= Problem details =
Each entry below must appear in the answer exactly as written.

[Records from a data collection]
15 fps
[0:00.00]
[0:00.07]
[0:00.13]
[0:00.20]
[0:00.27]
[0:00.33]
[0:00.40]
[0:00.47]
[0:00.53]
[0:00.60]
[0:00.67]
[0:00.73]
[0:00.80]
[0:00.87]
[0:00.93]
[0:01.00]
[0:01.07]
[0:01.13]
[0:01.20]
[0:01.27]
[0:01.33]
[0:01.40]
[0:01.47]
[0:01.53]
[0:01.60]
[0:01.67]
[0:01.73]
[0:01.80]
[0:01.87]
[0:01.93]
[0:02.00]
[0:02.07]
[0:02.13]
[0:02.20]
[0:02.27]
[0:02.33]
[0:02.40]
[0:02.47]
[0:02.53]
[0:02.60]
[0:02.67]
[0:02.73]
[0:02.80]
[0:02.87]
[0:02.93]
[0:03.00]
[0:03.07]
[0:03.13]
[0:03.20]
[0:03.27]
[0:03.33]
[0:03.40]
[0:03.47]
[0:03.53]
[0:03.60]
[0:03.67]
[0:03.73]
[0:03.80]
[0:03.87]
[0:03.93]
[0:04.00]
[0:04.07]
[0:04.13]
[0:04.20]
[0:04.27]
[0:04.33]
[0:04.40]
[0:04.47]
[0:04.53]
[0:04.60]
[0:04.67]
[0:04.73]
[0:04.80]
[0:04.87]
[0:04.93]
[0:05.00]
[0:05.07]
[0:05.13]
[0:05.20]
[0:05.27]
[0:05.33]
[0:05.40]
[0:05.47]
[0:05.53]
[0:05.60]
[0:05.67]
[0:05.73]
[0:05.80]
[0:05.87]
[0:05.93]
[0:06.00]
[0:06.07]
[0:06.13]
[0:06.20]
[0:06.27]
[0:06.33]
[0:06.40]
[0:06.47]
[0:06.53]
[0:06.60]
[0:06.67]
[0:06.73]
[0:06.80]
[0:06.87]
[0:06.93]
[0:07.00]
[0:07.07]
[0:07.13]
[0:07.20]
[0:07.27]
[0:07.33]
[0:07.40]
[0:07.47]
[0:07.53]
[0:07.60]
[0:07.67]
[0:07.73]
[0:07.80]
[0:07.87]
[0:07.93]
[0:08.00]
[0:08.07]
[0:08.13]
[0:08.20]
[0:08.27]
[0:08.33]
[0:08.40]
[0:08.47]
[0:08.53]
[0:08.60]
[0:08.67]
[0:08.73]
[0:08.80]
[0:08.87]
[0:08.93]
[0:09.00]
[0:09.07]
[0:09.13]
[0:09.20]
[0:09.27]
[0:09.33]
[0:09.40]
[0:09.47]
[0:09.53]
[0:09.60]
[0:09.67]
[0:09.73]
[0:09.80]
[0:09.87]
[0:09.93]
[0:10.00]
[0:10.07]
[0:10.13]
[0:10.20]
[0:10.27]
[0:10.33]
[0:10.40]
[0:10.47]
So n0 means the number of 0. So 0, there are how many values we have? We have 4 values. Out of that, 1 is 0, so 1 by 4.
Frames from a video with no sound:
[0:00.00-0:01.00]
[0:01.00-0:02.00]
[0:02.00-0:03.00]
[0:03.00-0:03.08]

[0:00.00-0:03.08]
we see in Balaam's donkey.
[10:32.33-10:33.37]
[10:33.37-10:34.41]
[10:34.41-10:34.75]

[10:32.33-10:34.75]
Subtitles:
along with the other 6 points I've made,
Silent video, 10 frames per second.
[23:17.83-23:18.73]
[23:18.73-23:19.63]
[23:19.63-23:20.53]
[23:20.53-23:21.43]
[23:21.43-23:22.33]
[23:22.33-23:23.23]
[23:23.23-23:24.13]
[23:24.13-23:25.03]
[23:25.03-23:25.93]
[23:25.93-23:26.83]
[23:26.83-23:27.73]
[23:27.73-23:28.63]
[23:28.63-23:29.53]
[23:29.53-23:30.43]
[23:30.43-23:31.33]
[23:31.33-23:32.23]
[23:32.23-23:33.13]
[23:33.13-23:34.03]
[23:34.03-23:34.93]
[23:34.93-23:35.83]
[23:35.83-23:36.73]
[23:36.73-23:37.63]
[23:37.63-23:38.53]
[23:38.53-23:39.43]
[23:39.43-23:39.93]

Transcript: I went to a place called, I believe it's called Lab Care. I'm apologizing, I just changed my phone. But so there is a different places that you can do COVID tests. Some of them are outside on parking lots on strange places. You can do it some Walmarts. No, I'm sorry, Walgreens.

= Exercise answer =
15 fps
[0:00.00]
[0:00.07]
[0:00.13]
[0:00.20]
[0:00.27]
[0:00.33]
[0:00.40]
[0:00.47]
[0:00.53]
[0:00.60]
[0:00.67]
[0:00.73]
[0:00.80]
[0:00.87]
[0:00.93]
[0:01.00]
[0:01.07]
[0:01.13]
[0:01.20]
[0:01.27]
[0:01.33]
[0:01.40]
[0:01.47]
[0:01.53]
[0:01.60]
[0:01.67]
[0:01.73]
[0:01.80]
[0:01.87]
[0:01.93]
[0:02.00]
[0:02.07]
[0:02.13]
[0:02.20]
[0:02.27]
[0:02.33]
[0:02.40]
[0:02.47]
[0:02.53]
[0:02.60]
[0:02.67]
[0:02.73]
[0:02.80]
[0:02.87]
[0:02.93]
[0:03.00]
[0:03.07]
[0:03.13]
[0:03.20]
[0:03.27]
[0:03.33]
[0:03.40]
[0:03.47]
[0:03.53]
[0:03.60]
[0:03.67]
[0:03.73]
[0:03.80]
[0:03.87]
[0:03.93]
[0:04.00]
[0:04.07]
[0:04.13]
[0:04.20]
[0:04.27]
[0:04.33]
[0:04.40]
[0:04.47]
[0:04.53]
[0:04.60]
[0:04.67]
[0:04.73]
[0:04.80]
[0:04.87]
[0:04.93]
[0:05.00]
[0:05.07]
[0:05.13]
[0:05.20]
[0:05.27]
[0:05.33]
[0:05.40]
[0:05.47]
[0:05.53]
[0:05.60]
[0:05.67]
[0:05.73]
[0:05.80]
[0:05.87]
[0:05.93]
[0:06.00]
[0:06.07]
[0:06.13]
[0:06.20]
[0:06.27]
[0:06.33]
[0:06.40]
[0:06.47]
[0:06.53]
[0:06.60]
[0:06.67]
[0:06.73]
[0:06.80]
[0:06.87]
[0:06.93]
[0:07.00]
[0:07.07]
[0:07.13]
[0:07.20]
[0:07.27]
[0:07.33]
[0:07.40]
[0:07.47]
[0:07.53]
[0:07.60]
[0:07.67]
[0:07.73]
[0:07.80]
[0:07.87]
[0:07.93]
[0:08.00]
[0:08.07]
[0:08.13]
[0:08.20]
[0:08.27]
[0:08.33]
[0:08.40]
[0:08.47]
[0:08.53]
[0:08.60]
[0:08.67]
[0:08.73]
[0:08.80]
[0:08.87]
[0:08.93]
[0:09.00]
[0:09.07]
[0:09.13]
[0:09.20]
[0:09.27]
[0:09.33]
[0:09.40]
[0:09.47]
[0:09.53]
[0:09.60]
[0:09.67]
[0:09.73]
[0:09.80]
[0:09.87]
[0:09.93]
[0:10.00]
[0:10.07]
[0:10.13]
[0:10.20]
[0:10.27]
[0:10.33]
[0:10.40]
[0:10.47]
So n0 means the number of 0. So 0, there are how many values we have? We have 4 values. Out of that, 1 is 0, so 1 by 4.
Frames from a video with no sound:
[0:00.00-0:01.00]
[0:01.00-0:02.00]
[0:02.00-0:03.00]
[0:03.00-0:03.08]

[0:00.00-0:03.08]
we see in Balaam's donkey.
[10:32.33-10:33.37]
[10:33.37-10:34.41]
[10:34.41-10:34.75]

[10:32.33-10:34.75]
Subtitles:
along with the other 6 points I've made,
Silent video, 10 frames per second.
[23:17.83-23:18.73]
[23:18.73-23:19.63]
[23:19.63-23:20.53]
[23:20.53-23:21.43]
[23:21.43-23:22.33]
[23:22.33-23:23.23]
[23:23.23-23:24.13]
[23:24.13-23:25.03]
[23:25.03-23:25.93]
[23:25.93-23:26.83]
[23:26.83-23:27.73]
[23:27.73-23:28.63]
[23:28.63-23:29.53]
[23:29.53-23:30.43]
[23:30.43-23:31.33]
[23:31.33-23:32.23]
[23:32.23-23:33.13]
[23:33.13-23:34.03]
[23:34.03-23:34.93]
[23:34.93-23:35.83]
[23:35.83-23:36.73]
[23:36.73-23:37.63]
[23:37.63-23:38.53]
[23:38.53-23:39.43]
[23:39.43-23:39.93]

Transcript: I went to a place called, I believe it's called Lab Care. I'm apologizing, I just changed my phone. But so there is a different places that you can do COVID tests. Some of them are outside on parking lots on strange places. You can do it some Walmarts. No, I'm sorry, Walgreens.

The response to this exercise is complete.